Since he's moved out, we've gone out a couple of times and even had sex (I know this should've been a no, no.. all initiated by myself, of course)... 
I feel like I need a reality check to realize that he's not coming back... I've even tried to be logical with him and given him a list of why we shouldn't be together... agreeing with him on why I may not be the girl for him... and he only responds with "There's only a couple of hangups that I need to workout for me, everything else about you whether negative or positive, is you so don't change." BUT tension still exist between us and we're still separated... My lease is about to be up on my apartment, so I asked him about us to find out if I'm supposed to be looking for a 1 bdrm or 2 bdrm... He told me to look for a 1bdrm. I immediately thought that meant he officially made a decision. But he said that it is easier to upgrad to a 2 bdrom then downsize to a 1 bdrm, so the two don't go together. ugh... my self-confidence is wayyyyyyyyyyyyy down... 

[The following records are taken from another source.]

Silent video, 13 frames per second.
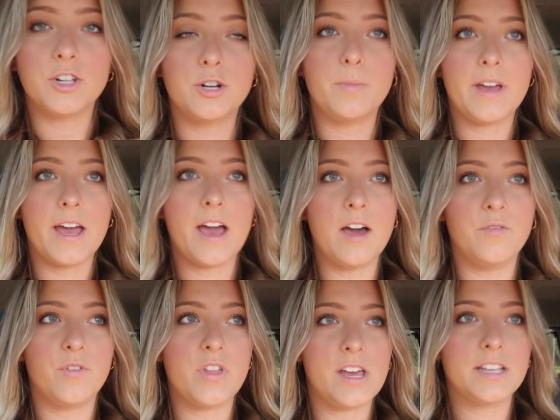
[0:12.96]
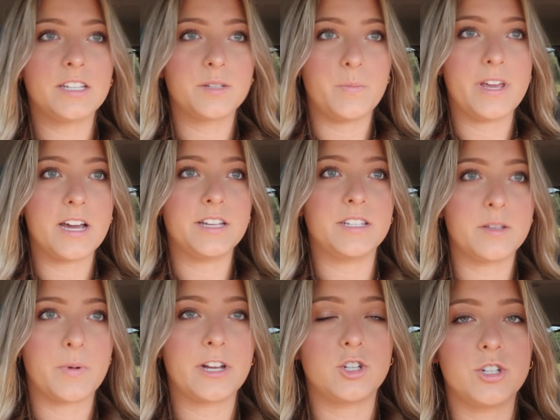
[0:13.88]
a little bit of this because
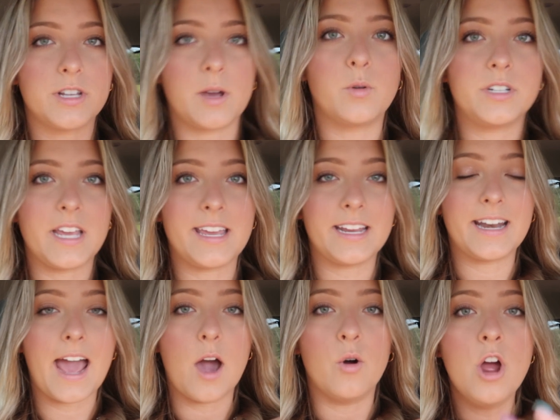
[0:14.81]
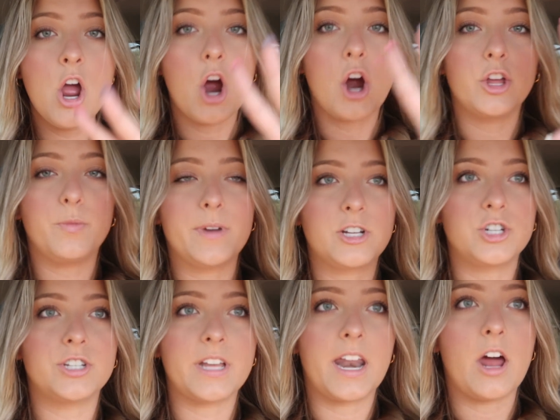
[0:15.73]
the pictures that we're taking now are the
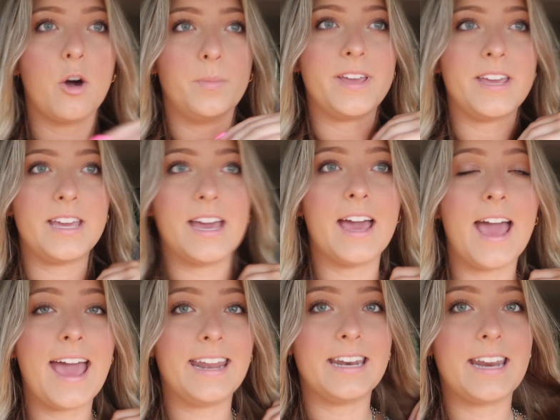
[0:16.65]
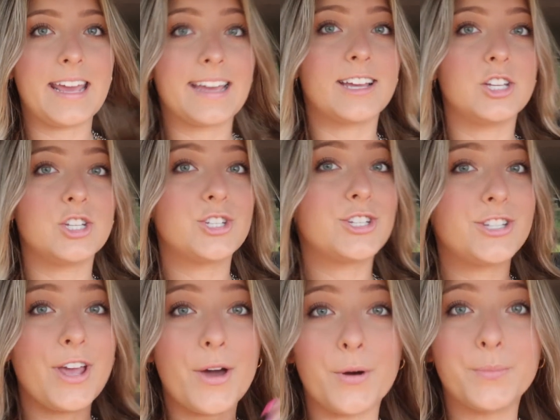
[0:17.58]
pictures that I'll be editing.
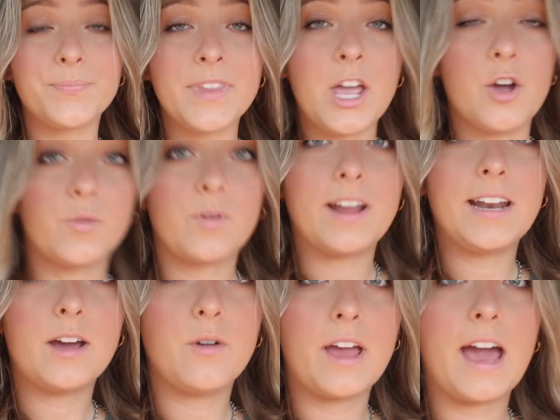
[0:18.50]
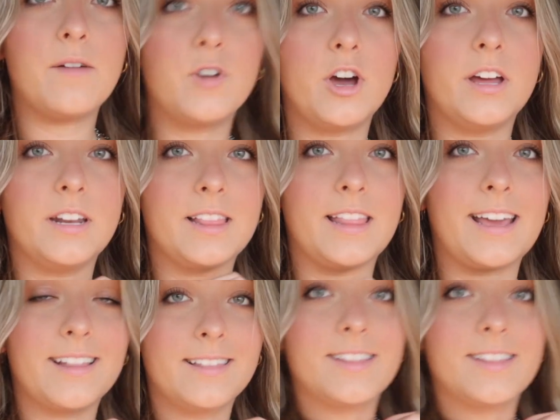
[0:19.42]
So right now I have on like a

Someone please tell me to try and let this go, cause I'm sick of running into a brick wall!!


----------



## Lifescript (Mar 12, 2012)

My guess is he's playing the field and wants you as a backup. Don't play his game. Present him with divorce papers and you will see what he really wants. If he wants you, he will change his mindset at the thought of losing you. Right now, by initating sex, he sees you are desperate and want him so he has no pressure to make a decision.


----------



## 827Aug (Apr 27, 2008)

He's definitely playing you, and he's got you right where he wants you. It sounds as though he is seeing someone else and you are his backup. Tell him to move back home and really work on the marriage or you'll be filing for divorce. You'll get his true answer fast.


----------



## SlowlyGettingWiser (Apr 7, 2012)

> When he initally said he wanted a divorce I told him I was gonna move back home to be with family... He said I was being selfish and couldn't believe someone he loved and trusted this much would take his son out of his life...

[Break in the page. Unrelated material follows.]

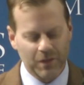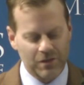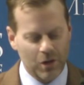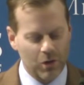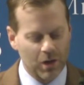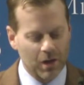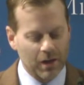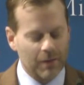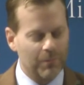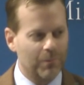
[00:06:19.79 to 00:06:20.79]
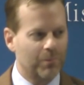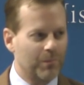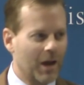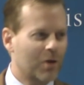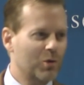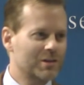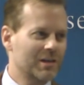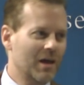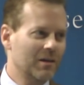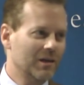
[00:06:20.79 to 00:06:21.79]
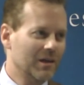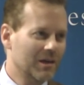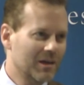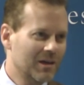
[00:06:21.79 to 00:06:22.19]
So, not coincidentally,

> My lease is about to be up on my apartment


Why don't you move back home with your family? He KNOWS where to find you! You could use the emotional support and the back-up that being near family can provide (son sick at school and you're at work? family can pick up son; car broke down? family can pick you up; you're sick and can't get son to school? family can help out) As long as you don't abuse it, family is usually willing to help pick up the slack OCCASIONALLY for each other.


> has the divorce papers... won't sign em.. b/c, according to him, he wants to see and "hopes" the hangups he has will go away... but he officially wanted a divorce last August


How long are you supposed to wait around in 'limbo' with your life on hold while HE decides if his 'hangups' (whatever nebulous cr*p that means) will go away? Is 'hangup' his definition of a new GF who may/may not work out? You're supposed to sign another 1yr lease because he can't make up his mind YET???

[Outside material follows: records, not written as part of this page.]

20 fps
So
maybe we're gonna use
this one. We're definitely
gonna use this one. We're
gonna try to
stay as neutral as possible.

Move back home with your son. Get him situated before school starts (assuming he's school-age). IF your husband ever gets his head out of his azz (or his other body parts out of wherever he's currently parking them), he can look you up. He will find you working at a new job, back home, moving on with your life with your son. At THAT time, if he wants to reconcile, YOU can decide if you have any interest in being with him AT THAT POINT. You two can always re-marry again IF he finally comes around(and IF you even care by then). But, expecting you to wait for MONTHS and YOU don't even know WHAT you're waiting FOR? That's selfish on HIS part.


----------



## DanF (Sep 27, 2010)

Push him off the fence and move. You can't do anything with him, so work on you.
You could give him a one time ultimatum. If he refuses to come back and work on the marriage, you need to move on.


----------